▸ **SOURCE DATA**
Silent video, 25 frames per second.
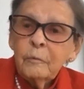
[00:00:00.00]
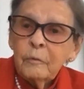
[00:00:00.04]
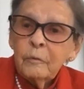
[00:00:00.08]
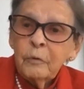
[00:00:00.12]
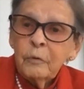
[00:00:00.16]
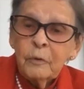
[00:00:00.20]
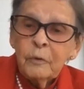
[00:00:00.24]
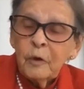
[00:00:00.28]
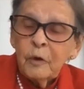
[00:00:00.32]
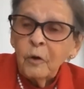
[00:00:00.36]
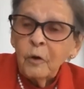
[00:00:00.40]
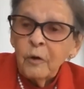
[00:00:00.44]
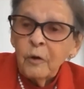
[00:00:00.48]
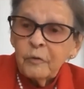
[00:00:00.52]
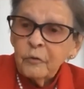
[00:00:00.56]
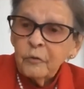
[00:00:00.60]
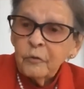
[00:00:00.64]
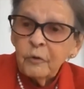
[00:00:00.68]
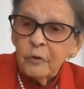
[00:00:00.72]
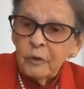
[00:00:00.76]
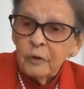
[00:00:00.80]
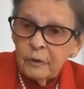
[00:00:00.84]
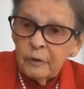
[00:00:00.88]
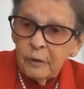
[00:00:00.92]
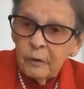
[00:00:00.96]
had lost
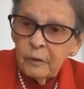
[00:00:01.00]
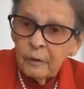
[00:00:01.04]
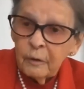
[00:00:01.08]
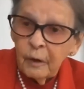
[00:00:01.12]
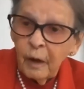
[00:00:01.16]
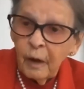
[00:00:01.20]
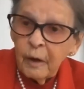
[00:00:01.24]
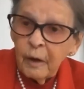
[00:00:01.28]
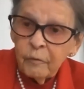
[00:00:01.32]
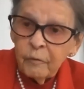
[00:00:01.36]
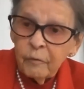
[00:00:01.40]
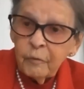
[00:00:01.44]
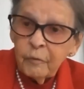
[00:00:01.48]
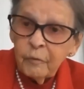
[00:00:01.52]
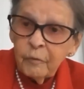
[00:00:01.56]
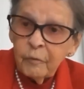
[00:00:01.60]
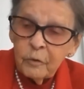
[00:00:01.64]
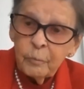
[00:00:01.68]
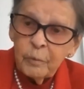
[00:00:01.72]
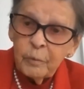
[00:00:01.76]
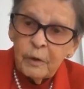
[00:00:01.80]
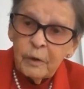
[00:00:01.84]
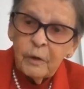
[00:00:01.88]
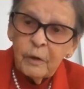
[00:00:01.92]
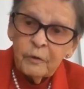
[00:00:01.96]
their
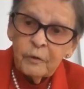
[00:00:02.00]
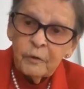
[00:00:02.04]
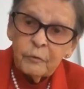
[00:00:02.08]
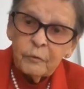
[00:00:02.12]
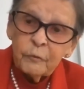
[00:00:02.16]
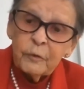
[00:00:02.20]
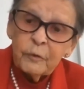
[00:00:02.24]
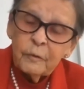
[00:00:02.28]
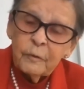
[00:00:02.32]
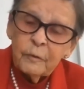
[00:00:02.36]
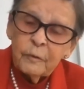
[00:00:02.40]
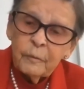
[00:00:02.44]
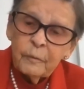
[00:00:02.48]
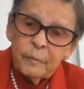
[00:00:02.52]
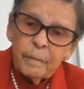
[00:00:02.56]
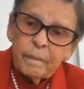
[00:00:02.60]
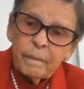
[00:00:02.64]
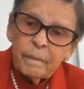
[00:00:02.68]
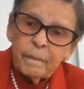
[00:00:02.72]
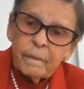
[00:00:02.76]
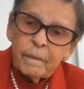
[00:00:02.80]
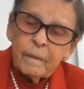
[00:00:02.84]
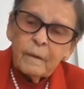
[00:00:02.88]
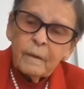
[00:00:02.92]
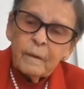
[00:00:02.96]
livelihood because of it.
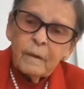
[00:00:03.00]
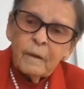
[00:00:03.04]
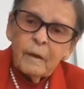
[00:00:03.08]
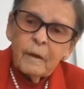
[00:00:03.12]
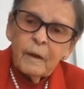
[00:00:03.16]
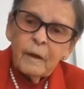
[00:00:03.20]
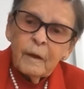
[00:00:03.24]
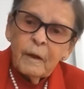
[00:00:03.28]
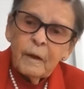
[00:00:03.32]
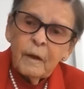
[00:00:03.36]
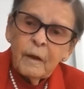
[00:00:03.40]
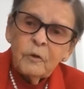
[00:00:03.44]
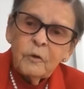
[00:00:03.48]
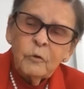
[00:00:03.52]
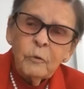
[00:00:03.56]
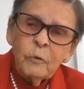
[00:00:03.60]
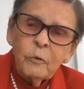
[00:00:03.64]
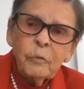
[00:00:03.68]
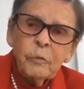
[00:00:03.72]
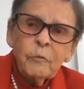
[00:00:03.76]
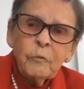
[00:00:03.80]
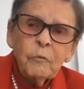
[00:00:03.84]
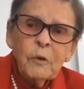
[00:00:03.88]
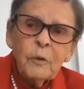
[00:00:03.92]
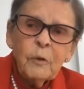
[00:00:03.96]
And 2 or
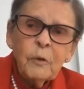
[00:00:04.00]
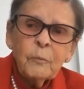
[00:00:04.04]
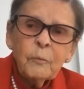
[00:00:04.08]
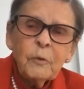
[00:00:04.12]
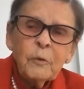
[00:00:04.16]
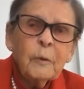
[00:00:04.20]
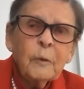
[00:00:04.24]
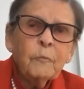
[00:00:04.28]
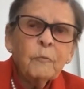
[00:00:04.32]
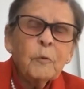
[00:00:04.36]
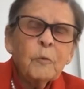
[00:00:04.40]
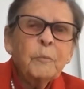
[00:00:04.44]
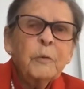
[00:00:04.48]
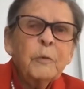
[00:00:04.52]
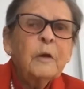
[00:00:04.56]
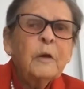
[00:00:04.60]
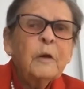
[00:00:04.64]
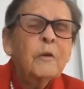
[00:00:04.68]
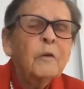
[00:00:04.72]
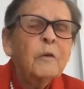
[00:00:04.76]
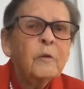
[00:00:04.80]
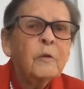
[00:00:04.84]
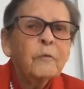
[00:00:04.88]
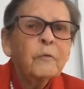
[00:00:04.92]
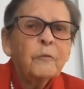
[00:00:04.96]
3 of them kept
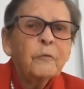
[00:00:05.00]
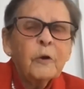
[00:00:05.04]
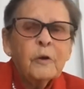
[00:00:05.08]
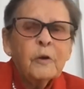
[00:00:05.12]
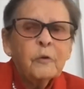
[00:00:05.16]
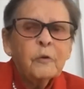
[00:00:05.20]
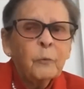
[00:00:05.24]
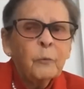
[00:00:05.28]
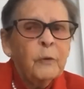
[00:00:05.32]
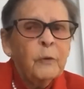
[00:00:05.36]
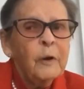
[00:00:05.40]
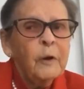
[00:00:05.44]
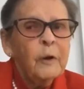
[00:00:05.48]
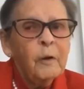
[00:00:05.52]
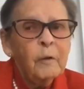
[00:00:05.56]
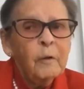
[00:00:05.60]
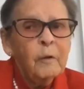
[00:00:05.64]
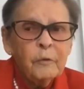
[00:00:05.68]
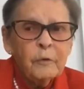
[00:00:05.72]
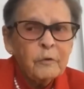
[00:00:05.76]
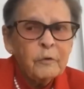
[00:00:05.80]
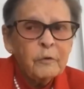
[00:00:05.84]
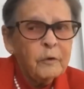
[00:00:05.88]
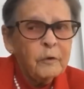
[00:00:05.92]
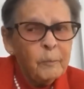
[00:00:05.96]
repeating the phrase, well,
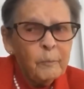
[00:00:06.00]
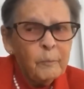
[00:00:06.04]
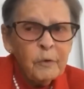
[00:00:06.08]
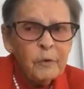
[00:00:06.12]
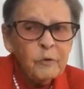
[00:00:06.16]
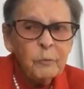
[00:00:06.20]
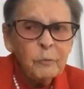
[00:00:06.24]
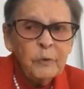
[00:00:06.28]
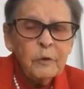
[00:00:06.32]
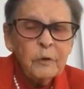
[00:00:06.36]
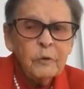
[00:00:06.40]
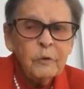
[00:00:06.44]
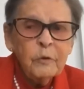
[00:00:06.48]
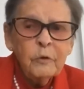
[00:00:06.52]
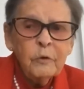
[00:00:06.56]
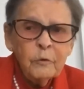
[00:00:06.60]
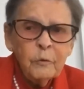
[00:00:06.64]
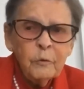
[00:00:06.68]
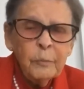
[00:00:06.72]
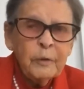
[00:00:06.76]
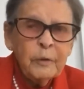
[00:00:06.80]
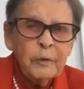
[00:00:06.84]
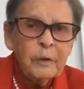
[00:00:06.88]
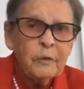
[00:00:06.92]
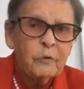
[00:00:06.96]
there's not much we can
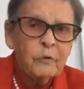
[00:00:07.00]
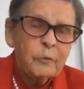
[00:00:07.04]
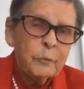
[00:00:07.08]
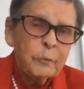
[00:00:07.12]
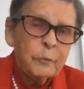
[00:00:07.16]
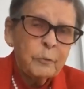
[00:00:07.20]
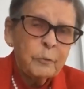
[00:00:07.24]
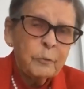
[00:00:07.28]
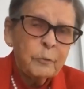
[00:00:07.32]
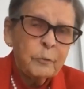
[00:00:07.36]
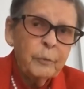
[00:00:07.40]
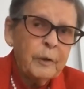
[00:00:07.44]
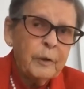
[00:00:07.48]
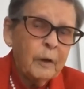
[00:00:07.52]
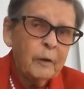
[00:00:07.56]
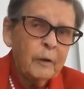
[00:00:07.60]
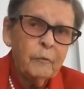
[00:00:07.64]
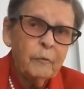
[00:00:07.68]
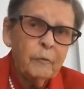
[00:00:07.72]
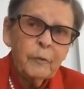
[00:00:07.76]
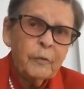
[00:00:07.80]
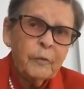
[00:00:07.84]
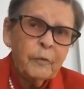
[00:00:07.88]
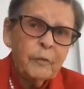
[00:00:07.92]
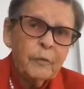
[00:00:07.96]
do because the poor we
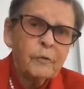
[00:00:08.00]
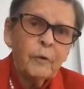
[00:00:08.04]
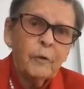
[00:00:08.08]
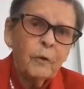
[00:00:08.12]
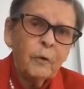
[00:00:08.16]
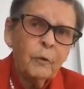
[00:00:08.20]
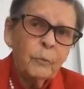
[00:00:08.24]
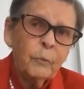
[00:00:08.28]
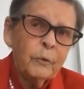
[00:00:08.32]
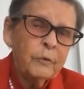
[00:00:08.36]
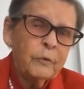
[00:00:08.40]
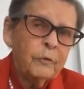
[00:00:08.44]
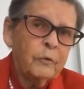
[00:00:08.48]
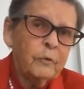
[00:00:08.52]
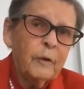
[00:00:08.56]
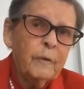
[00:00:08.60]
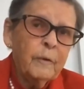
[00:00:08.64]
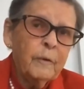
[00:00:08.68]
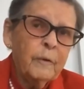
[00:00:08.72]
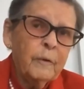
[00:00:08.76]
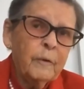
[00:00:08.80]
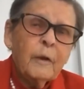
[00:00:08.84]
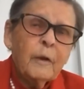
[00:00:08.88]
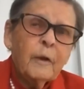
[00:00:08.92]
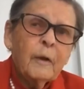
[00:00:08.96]
have with us always.
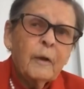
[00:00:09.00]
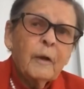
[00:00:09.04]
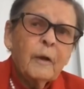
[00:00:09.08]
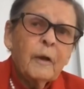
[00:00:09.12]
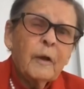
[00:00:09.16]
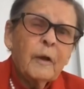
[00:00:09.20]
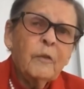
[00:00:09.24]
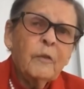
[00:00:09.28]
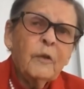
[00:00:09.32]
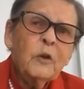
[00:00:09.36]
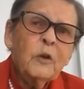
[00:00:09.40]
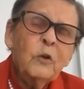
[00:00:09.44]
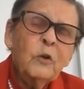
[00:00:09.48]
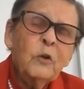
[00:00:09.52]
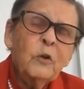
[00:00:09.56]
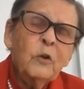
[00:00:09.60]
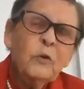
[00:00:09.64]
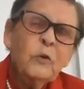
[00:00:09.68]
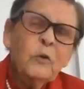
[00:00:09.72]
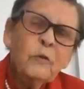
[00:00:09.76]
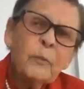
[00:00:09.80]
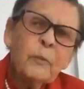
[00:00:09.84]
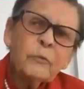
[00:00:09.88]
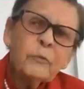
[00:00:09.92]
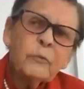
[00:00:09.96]
And they knew
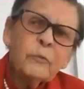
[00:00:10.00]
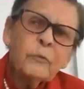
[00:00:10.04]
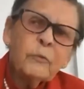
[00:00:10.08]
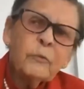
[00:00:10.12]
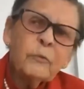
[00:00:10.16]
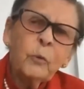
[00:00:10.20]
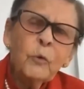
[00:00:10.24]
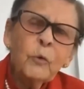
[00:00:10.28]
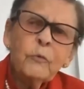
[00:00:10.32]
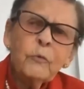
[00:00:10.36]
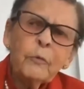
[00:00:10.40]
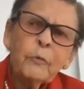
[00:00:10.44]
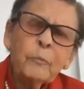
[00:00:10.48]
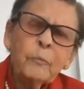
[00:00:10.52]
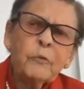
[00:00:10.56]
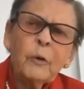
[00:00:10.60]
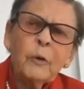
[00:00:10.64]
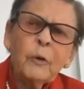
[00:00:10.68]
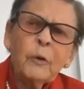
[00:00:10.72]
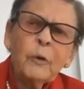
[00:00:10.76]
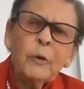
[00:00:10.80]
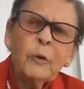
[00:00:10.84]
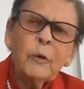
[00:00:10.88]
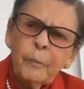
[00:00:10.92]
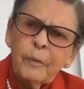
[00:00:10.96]
that was a quote from
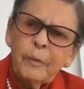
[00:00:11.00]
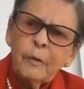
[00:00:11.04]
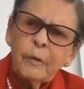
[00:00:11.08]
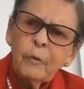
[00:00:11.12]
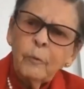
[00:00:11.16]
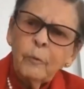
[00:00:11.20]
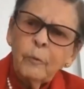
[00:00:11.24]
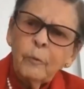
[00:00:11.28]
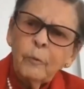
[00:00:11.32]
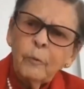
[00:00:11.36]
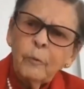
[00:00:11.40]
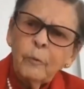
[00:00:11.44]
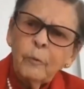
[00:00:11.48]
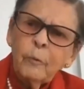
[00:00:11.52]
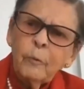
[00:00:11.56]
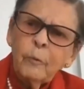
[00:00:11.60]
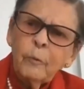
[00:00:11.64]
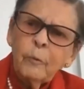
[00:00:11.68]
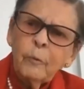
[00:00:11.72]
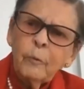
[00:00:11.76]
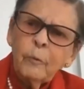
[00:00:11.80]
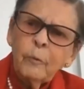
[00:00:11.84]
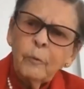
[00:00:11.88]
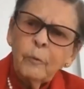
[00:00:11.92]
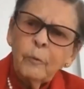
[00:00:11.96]
somewhere, but nobody could
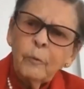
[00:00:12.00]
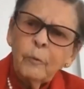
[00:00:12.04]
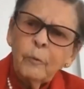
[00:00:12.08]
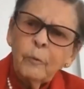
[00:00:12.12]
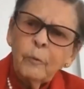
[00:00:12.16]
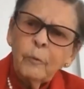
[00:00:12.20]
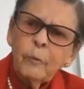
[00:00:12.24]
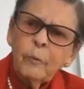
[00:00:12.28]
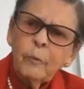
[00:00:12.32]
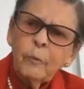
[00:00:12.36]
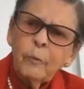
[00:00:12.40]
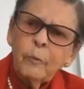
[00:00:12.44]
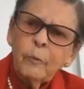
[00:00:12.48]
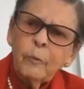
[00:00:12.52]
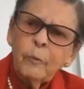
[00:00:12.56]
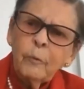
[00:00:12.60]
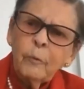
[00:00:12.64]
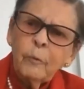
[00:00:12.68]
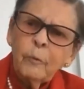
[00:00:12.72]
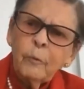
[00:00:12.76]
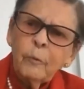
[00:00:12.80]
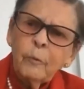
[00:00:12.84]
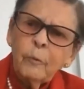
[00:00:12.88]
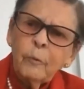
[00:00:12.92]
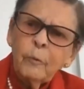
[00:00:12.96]
remember where it came
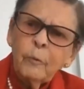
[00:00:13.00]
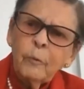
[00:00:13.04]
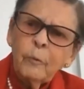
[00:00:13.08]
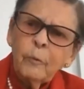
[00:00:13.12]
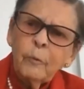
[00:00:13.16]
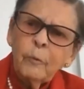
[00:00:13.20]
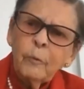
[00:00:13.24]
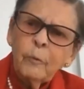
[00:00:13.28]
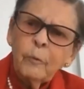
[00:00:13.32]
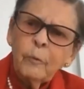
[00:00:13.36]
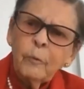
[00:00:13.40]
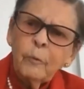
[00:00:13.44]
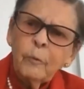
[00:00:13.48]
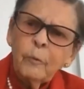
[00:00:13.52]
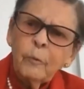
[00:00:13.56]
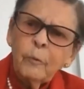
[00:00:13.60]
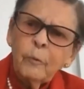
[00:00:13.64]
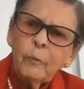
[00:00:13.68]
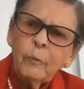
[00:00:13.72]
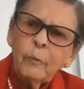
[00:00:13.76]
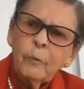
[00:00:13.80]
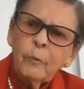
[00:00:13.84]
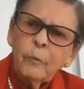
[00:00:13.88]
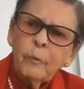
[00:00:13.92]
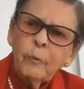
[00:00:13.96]
from.
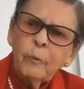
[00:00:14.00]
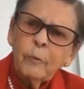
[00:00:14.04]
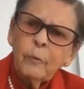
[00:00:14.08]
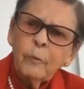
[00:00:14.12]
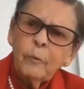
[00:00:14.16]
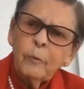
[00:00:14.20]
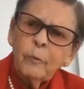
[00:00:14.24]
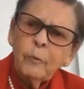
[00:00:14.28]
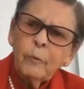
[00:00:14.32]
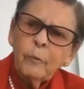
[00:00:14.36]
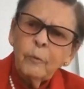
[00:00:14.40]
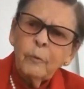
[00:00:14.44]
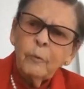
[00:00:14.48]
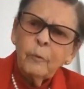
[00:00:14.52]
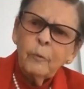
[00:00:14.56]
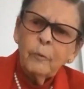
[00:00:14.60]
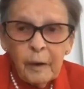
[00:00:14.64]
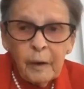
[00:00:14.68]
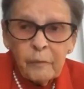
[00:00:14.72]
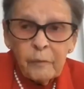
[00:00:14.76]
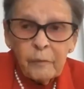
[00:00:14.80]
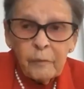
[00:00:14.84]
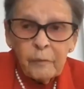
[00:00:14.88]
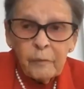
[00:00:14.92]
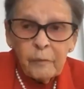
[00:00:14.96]
Well, I was so
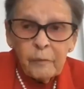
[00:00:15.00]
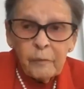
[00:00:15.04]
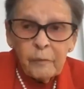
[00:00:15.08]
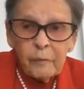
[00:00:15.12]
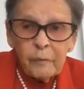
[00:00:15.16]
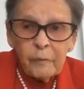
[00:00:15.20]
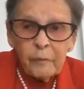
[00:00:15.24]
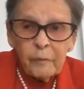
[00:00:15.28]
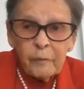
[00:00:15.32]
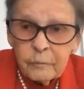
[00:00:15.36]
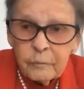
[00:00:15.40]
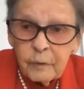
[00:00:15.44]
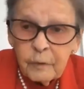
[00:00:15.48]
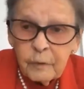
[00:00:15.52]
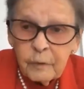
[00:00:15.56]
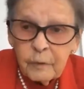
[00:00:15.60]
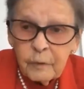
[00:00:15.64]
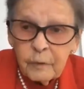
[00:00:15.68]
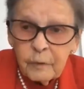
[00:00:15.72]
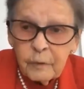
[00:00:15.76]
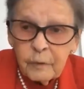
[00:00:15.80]
mad that I sent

▸ **REQUIREMENT**
Transcribe, word for word, the lines of the listing above from the one that contains "[00:00:05.00]" through the one that contains "[00:00:09.88]", keeping both ends and dropping the pictures.

▸ **YOUR SOLUTION**
[00:00:05.00]
[00:00:05.04]
[00:00:05.08]
[00:00:05.12]
[00:00:05.16]
[00:00:05.20]
[00:00:05.24]
[00:00:05.28]
[00:00:05.32]
[00:00:05.36]
[00:00:05.40]
[00:00:05.44]
[00:00:05.48]
[00:00:05.52]
[00:00:05.56]
[00:00:05.60]
[00:00:05.64]
[00:00:05.68]
[00:00:05.72]
[00:00:05.76]
[00:00:05.80]
[00:00:05.84]
[00:00:05.88]
[00:00:05.92]
[00:00:05.96]
repeating the phrase, well,
[00:00:06.00]
[00:00:06.04]
[00:00:06.08]
[00:00:06.12]
[00:00:06.16]
[00:00:06.20]
[00:00:06.24]
[00:00:06.28]
[00:00:06.32]
[00:00:06.36]
[00:00:06.40]
[00:00:06.44]
[00:00:06.48]
[00:00:06.52]
[00:00:06.56]
[00:00:06.60]
[00:00:06.64]
[00:00:06.68]
[00:00:06.72]
[00:00:06.76]
[00:00:06.80]
[00:00:06.84]
[00:00:06.88]
[00:00:06.92]
[00:00:06.96]
there's not much we can
[00:00:07.00]
[00:00:07.04]
[00:00:07.08]
[00:00:07.12]
[00:00:07.16]
[00:00:07.20]
[00:00:07.24]
[00:00:07.28]
[00:00:07.32]
[00:00:07.36]
[00:00:07.40]
[00:00:07.44]
[00:00:07.48]
[00:00:07.52]
[00:00:07.56]
[00:00:07.60]
[00:00:07.64]
[00:00:07.68]
[00:00:07.72]
[00:00:07.76]
[00:00:07.80]
[00:00:07.84]
[00:00:07.88]
[00:00:07.92]
[00:00:07.96]
do because the poor we
[00:00:08.00]
[00:00:08.04]
[00:00:08.08]
[00:00:08.12]
[00:00:08.16]
[00:00:08.20]
[00:00:08.24]
[00:00:08.28]
[00:00:08.32]
[00:00:08.36]
[00:00:08.40]
[00:00:08.44]
[00:00:08.48]
[00:00:08.52]
[00:00:08.56]
[00:00:08.60]
[00:00:08.64]
[00:00:08.68]
[00:00:08.72]
[00:00:08.76]
[00:00:08.80]
[00:00:08.84]
[00:00:08.88]
[00:00:08.92]
[00:00:08.96]
have with us always.
[00:00:09.00]
[00:00:09.04]
[00:00:09.08]
[00:00:09.12]
[00:00:09.16]
[00:00:09.20]
[00:00:09.24]
[00:00:09.28]
[00:00:09.32]
[00:00:09.36]
[00:00:09.40]
[00:00:09.44]
[00:00:09.48]
[00:00:09.52]
[00:00:09.56]
[00:00:09.60]
[00:00:09.64]
[00:00:09.68]
[00:00:09.72]
[00:00:09.76]
[00:00:09.80]
[00:00:09.84]
[00:00:09.88]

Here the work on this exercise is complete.